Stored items
- Opening Delimiter -

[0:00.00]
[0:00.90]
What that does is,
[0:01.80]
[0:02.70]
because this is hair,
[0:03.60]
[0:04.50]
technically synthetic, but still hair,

- Closing Delimiter -
- Opening Delimiter -

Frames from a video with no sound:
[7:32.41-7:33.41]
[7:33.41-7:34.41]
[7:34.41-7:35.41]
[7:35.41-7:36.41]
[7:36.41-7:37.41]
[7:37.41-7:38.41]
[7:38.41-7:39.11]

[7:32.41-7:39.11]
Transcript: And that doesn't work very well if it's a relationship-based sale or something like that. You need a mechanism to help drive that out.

- Closing Delimiter -

** What to do **
Retype, exactly and in full, the lines above from the one containing "[7:37.41-7:38.41]" through the one containing "Transcript: And that".

** Written response **
[7:37.41-7:38.41]
[7:38.41-7:39.11]

[7:32.41-7:39.11]
Transcript: And that doesn't work very well if it's a relationship-based sale or something like that. You need a mechanism to help drive that out.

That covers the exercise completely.